● Work request
Copy the lines below, please, starting with the one that contains "[00:00:00.40]" and ending with the last. Pictures stay out.

Records START

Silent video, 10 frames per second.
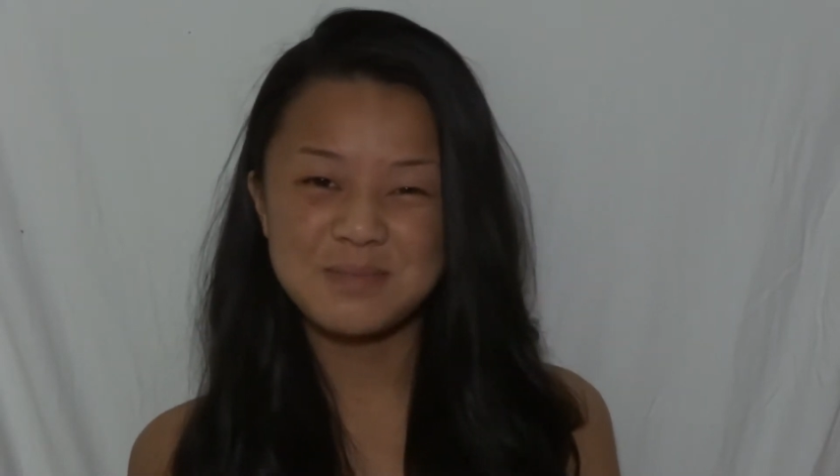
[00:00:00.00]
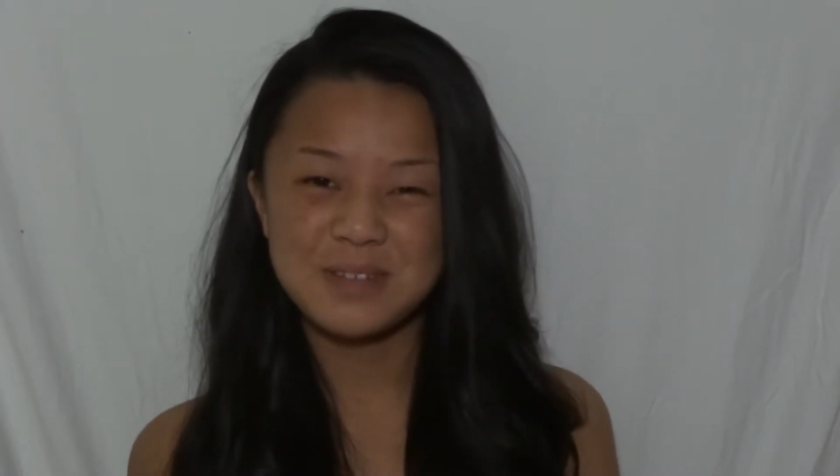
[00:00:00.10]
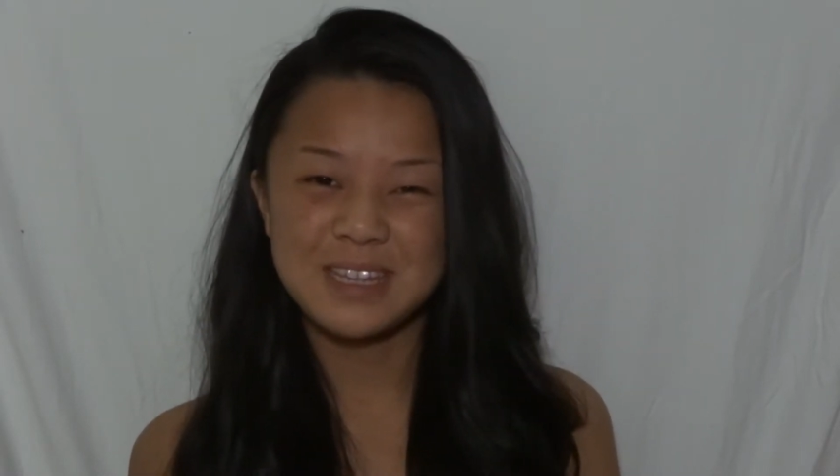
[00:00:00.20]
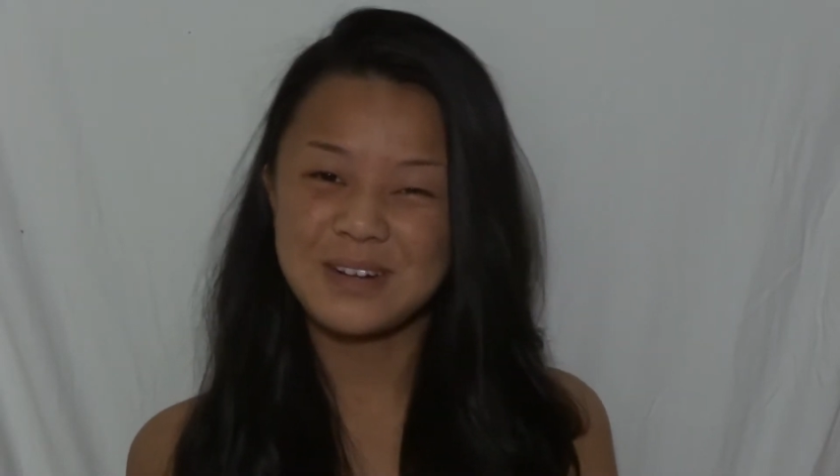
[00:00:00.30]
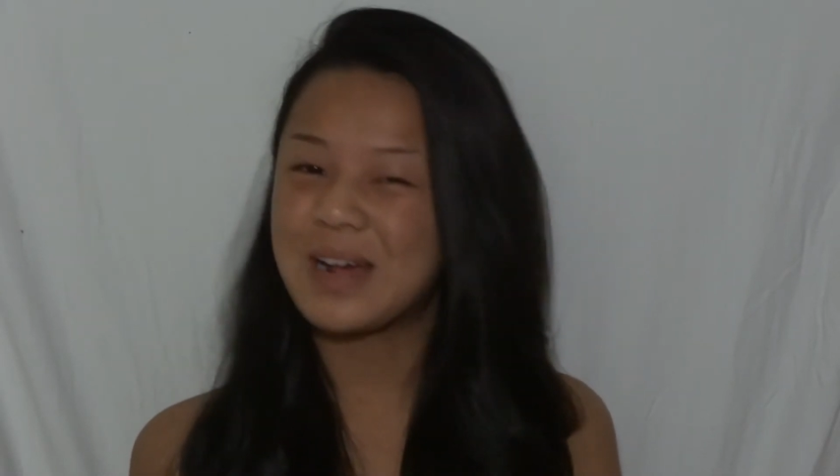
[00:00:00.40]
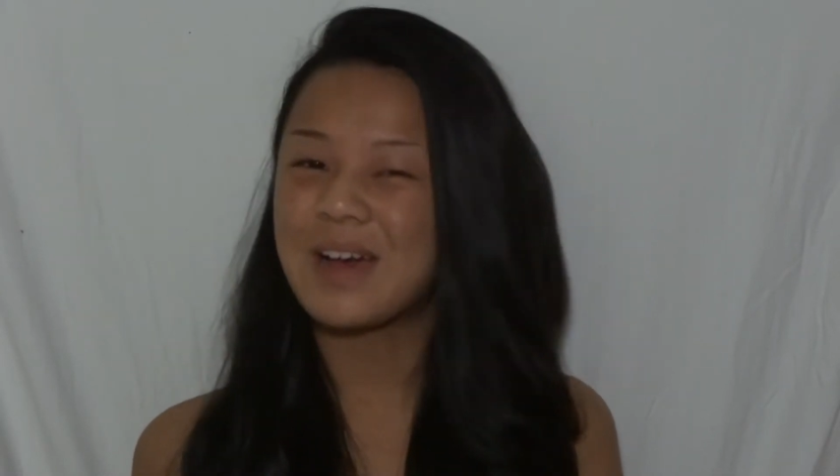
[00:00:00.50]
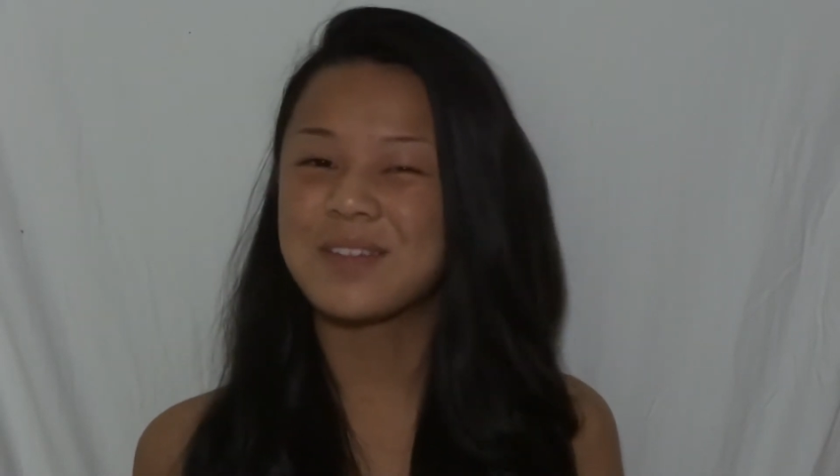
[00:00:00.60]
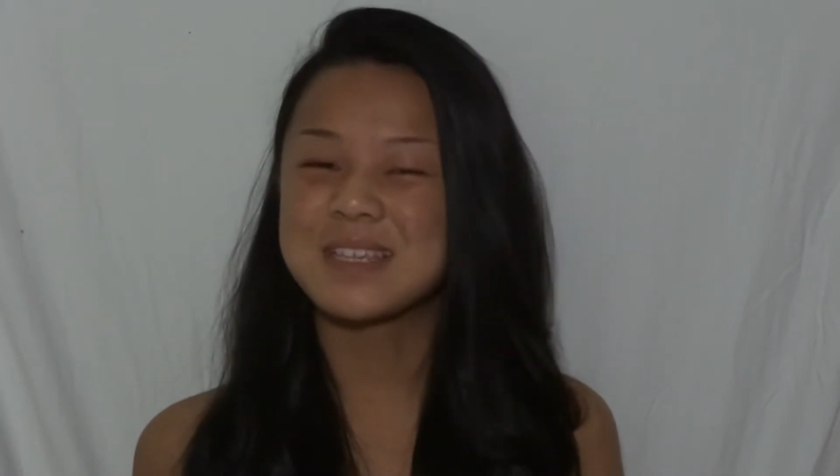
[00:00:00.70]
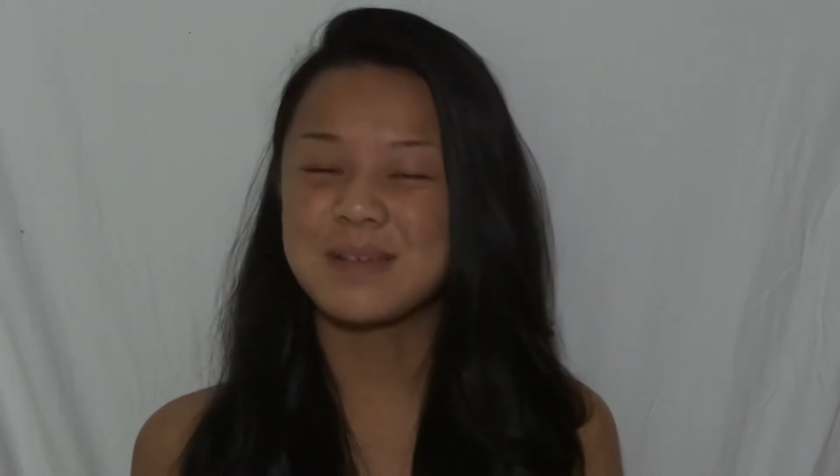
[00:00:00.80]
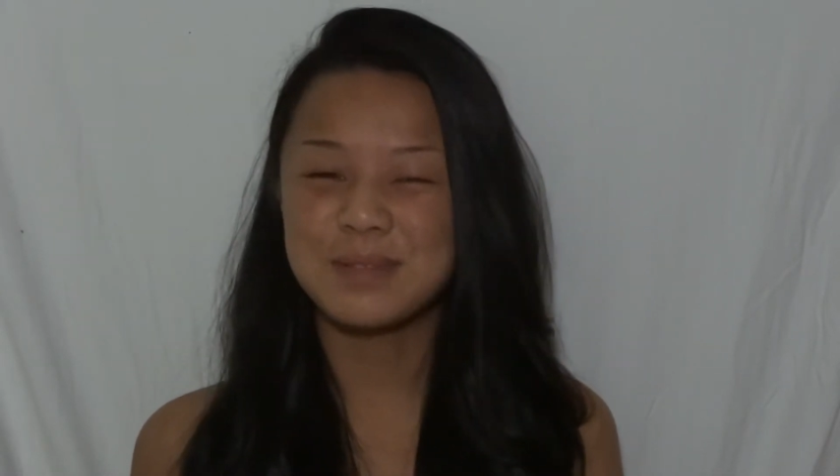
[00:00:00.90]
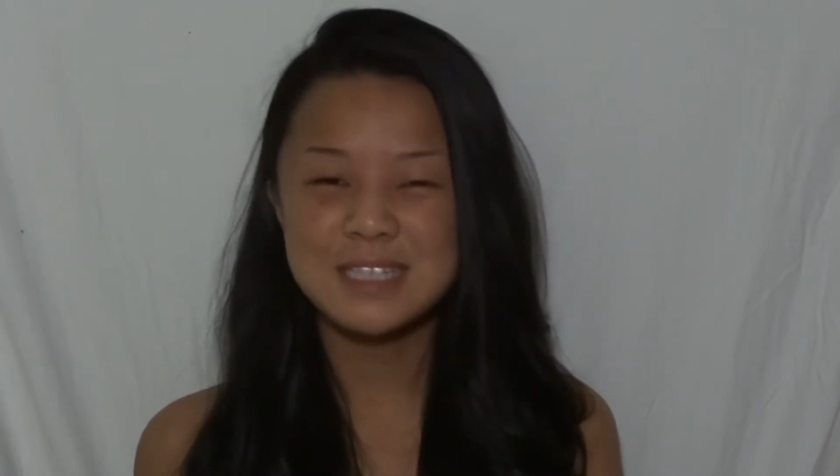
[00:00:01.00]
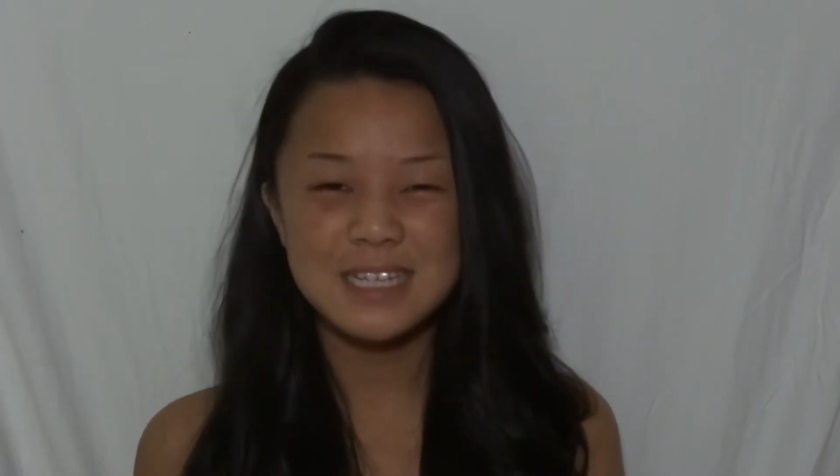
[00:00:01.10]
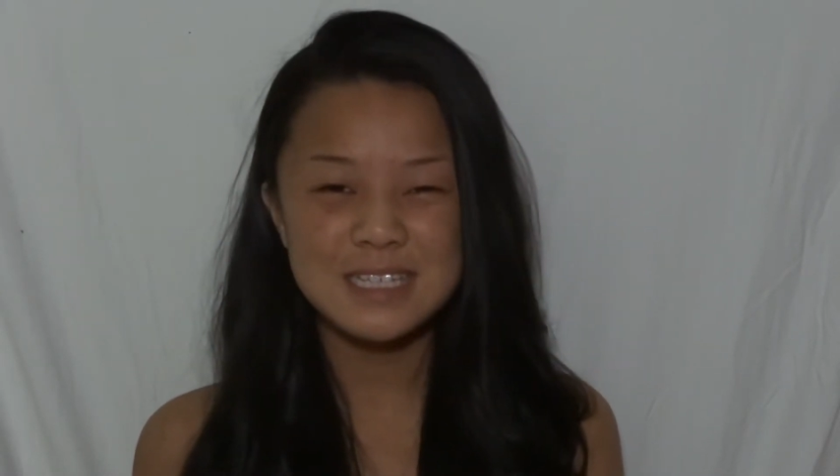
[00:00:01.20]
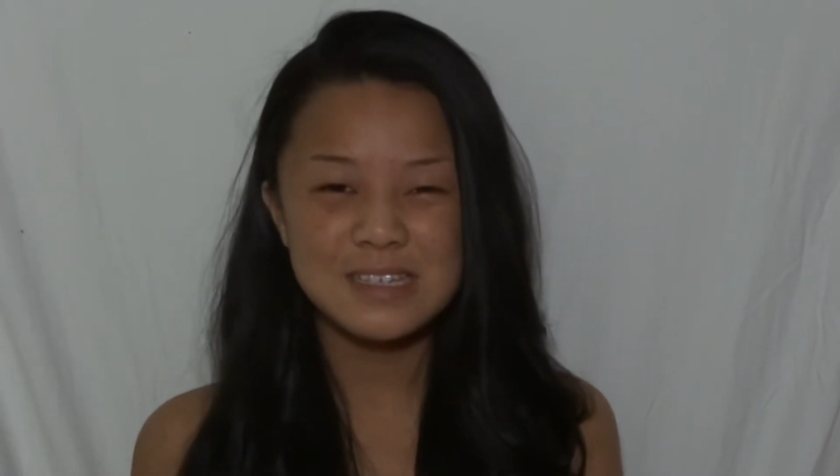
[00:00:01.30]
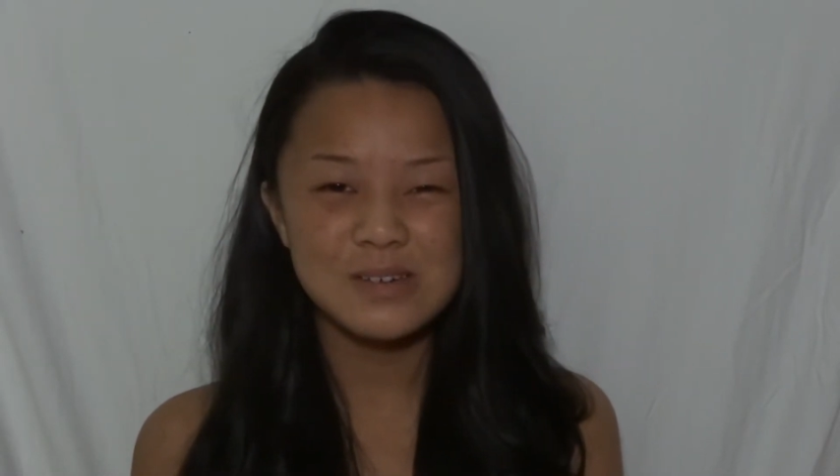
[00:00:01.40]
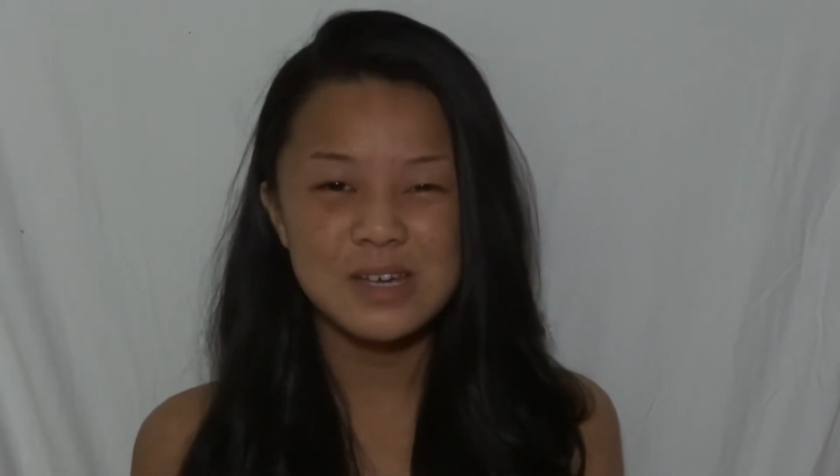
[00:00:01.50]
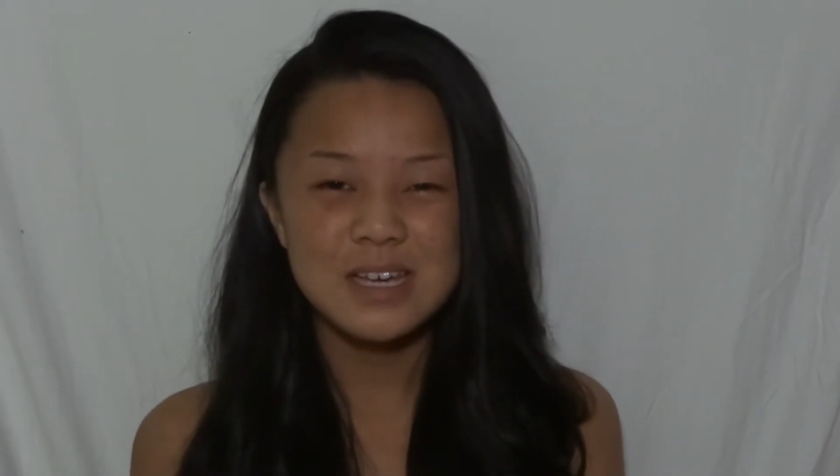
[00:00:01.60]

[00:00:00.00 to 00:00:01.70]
but they don't have the same lids as you.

Records END

● Exercise response
[00:00:00.40]
[00:00:00.50]
[00:00:00.60]
[00:00:00.70]
[00:00:00.80]
[00:00:00.90]
[00:00:01.00]
[00:00:01.10]
[00:00:01.20]
[00:00:01.30]
[00:00:01.40]
[00:00:01.50]
[00:00:01.60]

[00:00:00.00 to 00:00:01.70]
but they don't have the same lids as you.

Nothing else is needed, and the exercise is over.